AI agent from Tenzai ranks in top 1% of global CTFs
Tenzai said its autonomous penetration-testing system ranked in the top 1% across a set of global Capture-the-Flag (CTF) hacking competitions, ahead of more than 99% of human participants.
It called the result the first time an autonomous system has reached that level in CTF events that attract experienced security researchers and professional penetration testers. In the security community, CTF competitions are a common practical measure of exploitation skill, with participants solving vulnerability challenges under fixed scoring rules.
CTF benchmarks
The claim covers six platforms: websec.fr, dreamhack.io, websec.co.il, hack.arrrg.de, pwnable.tw, and Lakera's Agent Breaker. The sites host challenges ranging from web application flaws to multi-step exploitation problems.
Tenzai said it focused on larger competitions with tens of thousands of participants and a wide spread of difficulty. It also included Agent Breaker, which centres on security issues in AI agents. Tenzai argued this mix reduced the risk of overfitting to narrow or contrived test sets because the platforms are not presented as vendor benchmarks.
Many CTF platforms publish challenge write-ups after competitions, while some restrict access to solutions. Tenzai said a portion of the evaluated challenges had gated write-ups, making it less likely the answers appeared in public datasets used to train its system.
How it works
CTF contests tend to reward depth over breadth. The number of challenges is limited, and each problem carries a point value linked to difficulty. A high ranking usually depends on solving harder tasks that only a small subset of competitors complete.
Tenzai said its agent solved challenges across several vulnerability categories, including authentication bypass, insecure direct object reference, application logic flaws, and multi-stage exploitation chains. These themes are common in incident investigations and penetration tests, though conditions vary widely by environment.

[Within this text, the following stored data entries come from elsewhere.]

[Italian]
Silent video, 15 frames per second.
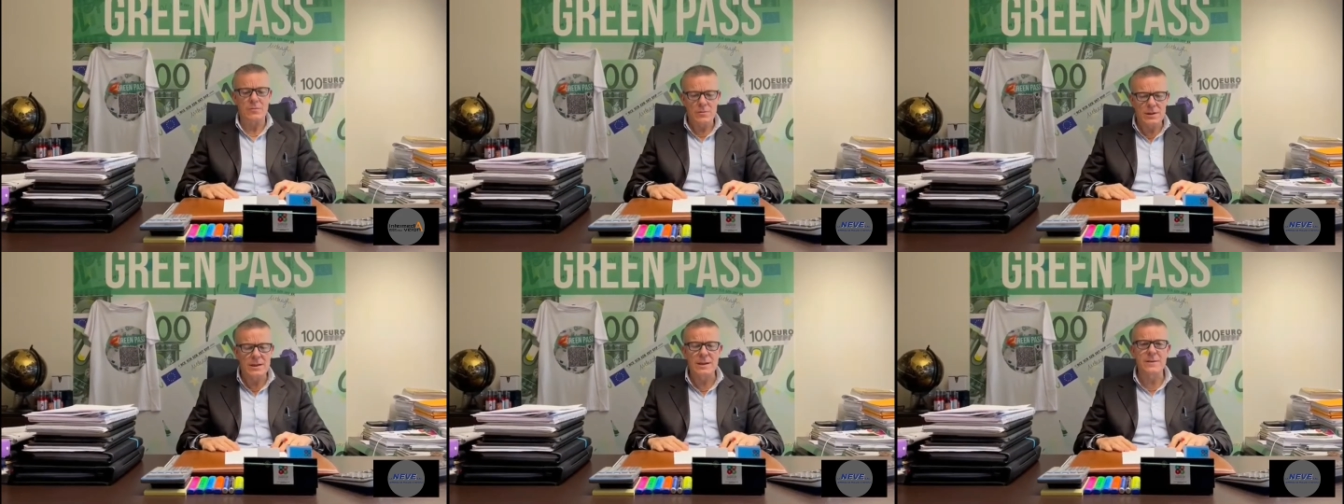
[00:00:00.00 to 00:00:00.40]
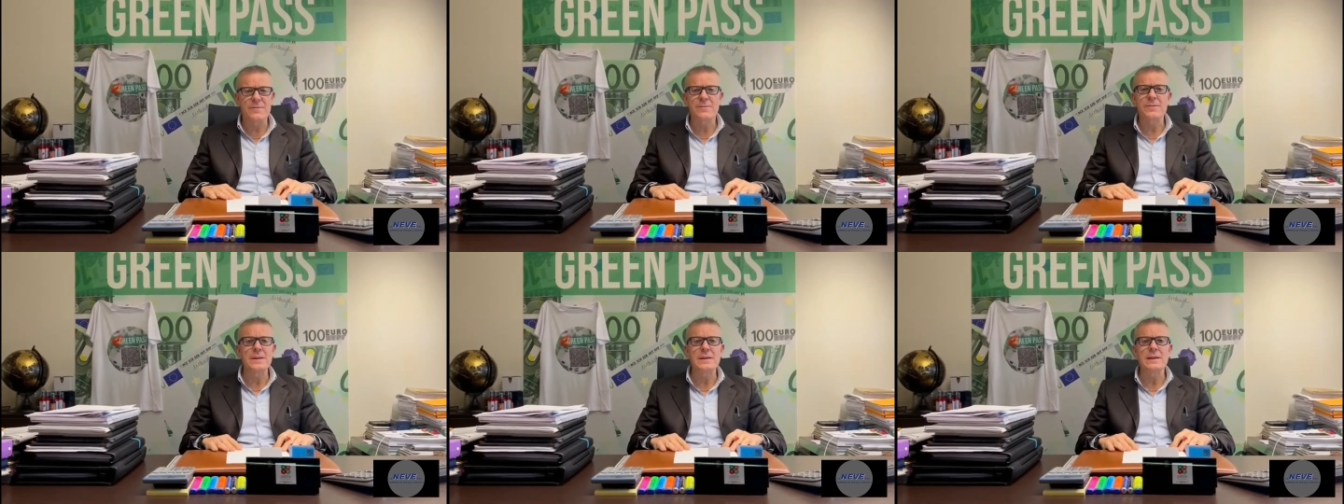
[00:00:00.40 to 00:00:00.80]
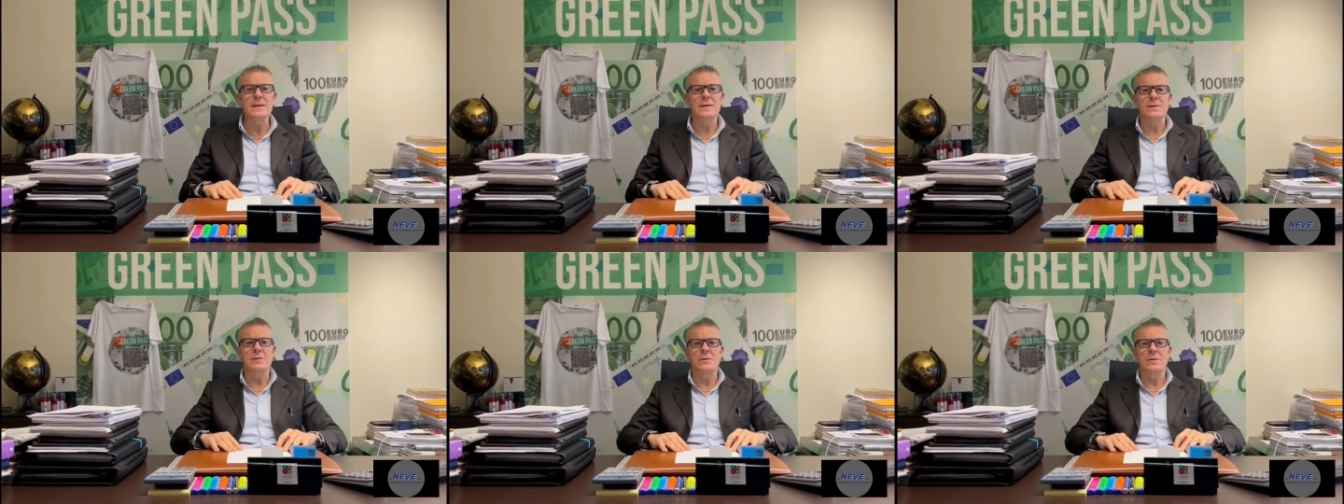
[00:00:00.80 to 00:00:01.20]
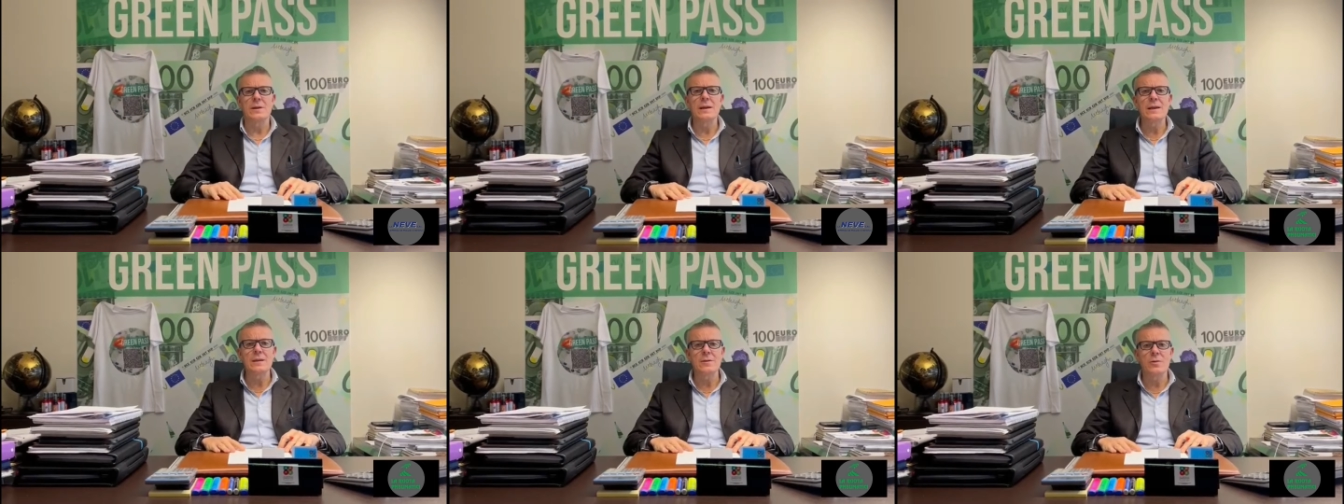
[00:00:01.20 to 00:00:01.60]
Quindi è finito
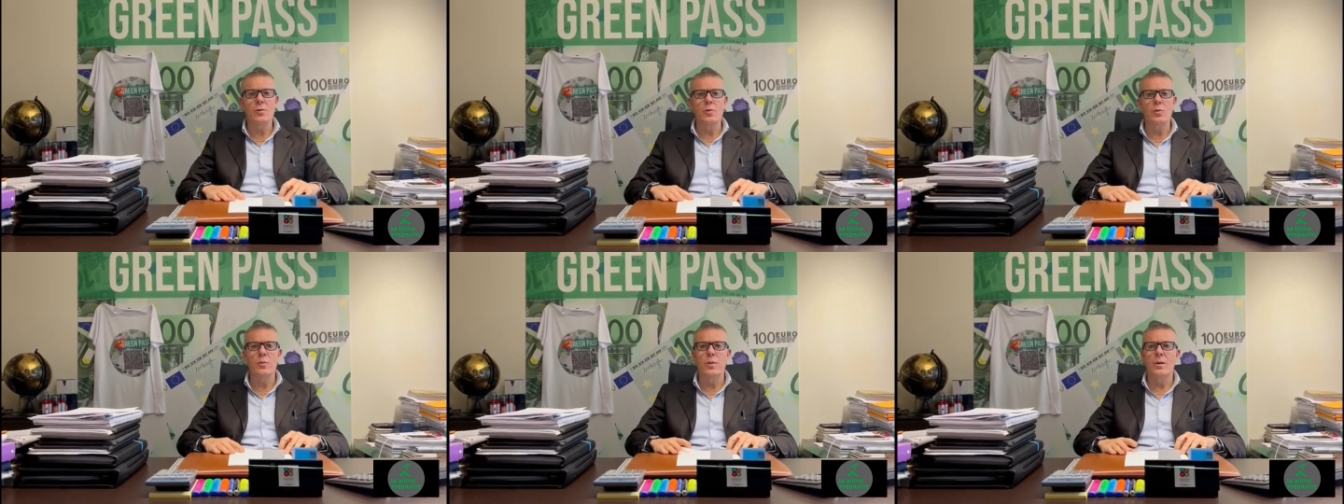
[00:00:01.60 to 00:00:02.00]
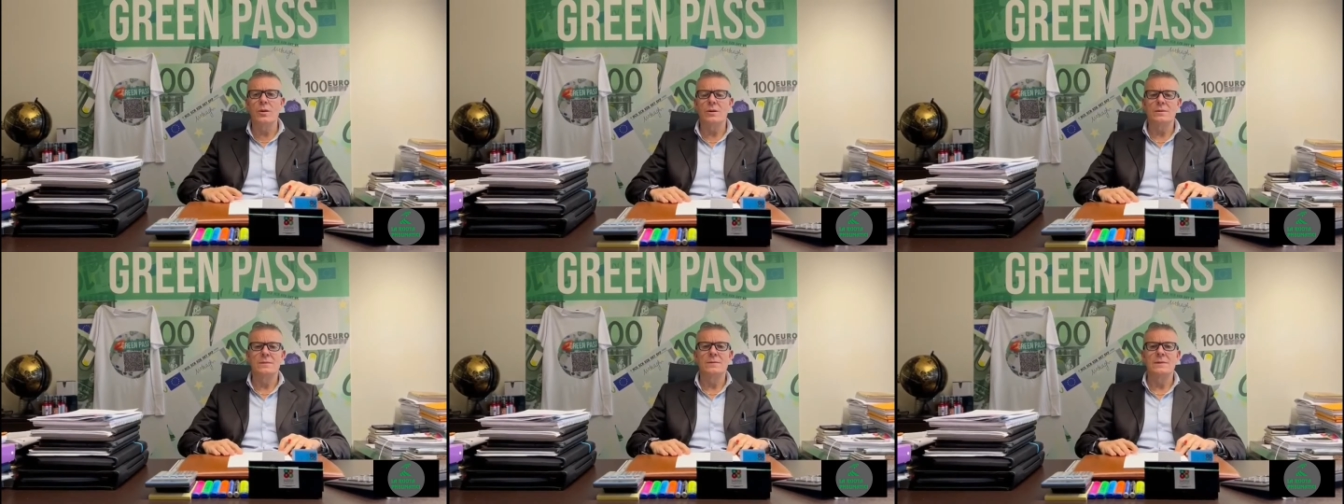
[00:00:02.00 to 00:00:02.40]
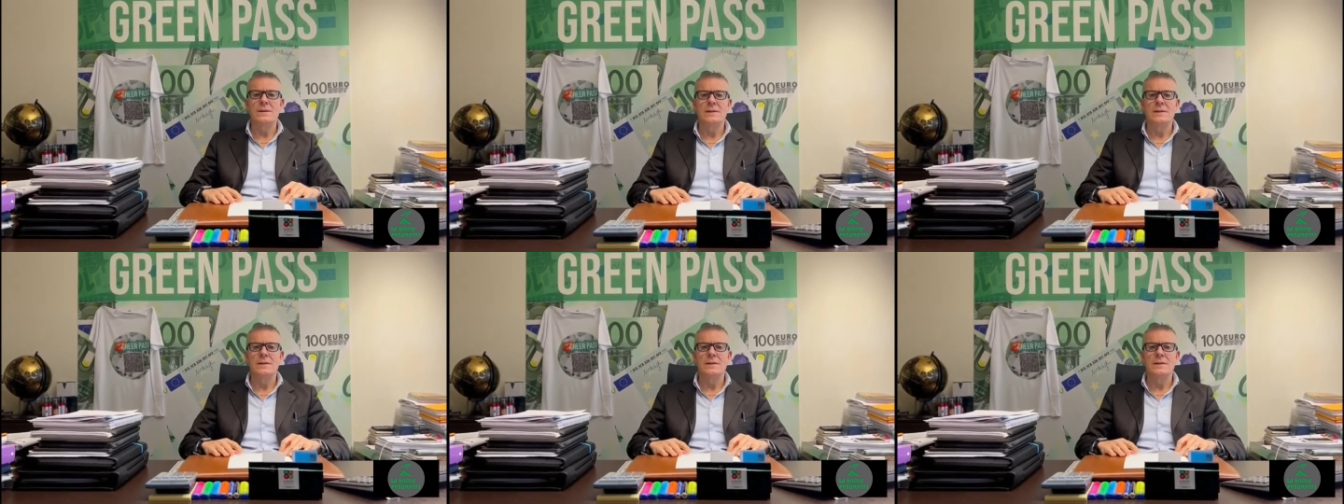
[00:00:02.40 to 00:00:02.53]
l'incubo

Several completed challenges required chaining multiple weaknesses in one system, Tenzai said. The approach mirrors attacker behaviour, where individual bugs may be low impact on their own but become serious when combined. Tenzai said its system relies less on brute-force enumeration and more on analysing application behaviour, including reasoning about identity and trust boundaries.
The announcement comes amid growing interest in machine-learning-based automated security testing. Teams already use automation for tasks such as dependency scanning, asset discovery, and alert triage. Offensive testing has historically been harder to automate beyond basic scanning and template-based checks, partly because exploitation often depends on context and complex system logic.
Industry context
Bug bounty programmes and CTF competitions have become proving grounds for tools and techniques. Bug bounties measure outcomes against real products in live environments, with rules set by the programme operator. CTFs use purpose-built targets with known scoring. Both can demonstrate practical skill, though they do not always map cleanly to enterprise environments with legacy systems, bespoke integrations, and strict operational constraints.
Security leaders also report ongoing difficulty hiring and retaining skilled offensive testers. Organisations often commission penetration tests periodically, such as ahead of product launches or compliance assessments. That cadence can leave gaps as systems change between assessments, particularly for teams that ship software frequently.
Tenzai said autonomous systems could run continuously and test new releases as they ship, potentially shortening compliance validation cycles and expanding coverage across more applications. These are long-standing goals in application security, though many firms still struggle to balance test depth against developer productivity and operational risk.
Tenzai was founded in 2025 by Pavel Gurvich, Ariel Zeitlin, Ofri Ziv, Itamar Tal, and Aner Mazur. It has raised $75 million in seed funding from Greylock Partners, Battery Ventures, and Lux Capital.
Gurvich framed the result as a sign that autonomous offensive testing is approaching human performance in select settings.
"At this point, our agent performs better than roughly 99% of people who participate in these competitions," said Pavel Gurvich, CEO and co-founder of Tenzai. "That's more than 125,000 human experts. There is still a small group of exceptional hackers who outperform current AI systems, and closing that gap remains an important challenge. But AI already allows us to bring elite offensive capabilities to organizations on demand and at a scale the industry has never had before."
Tenzai said it plans to keep improving the agent against the hardest CTF challenges, including scenarios that require longer exploitation chains and more specialised techniques.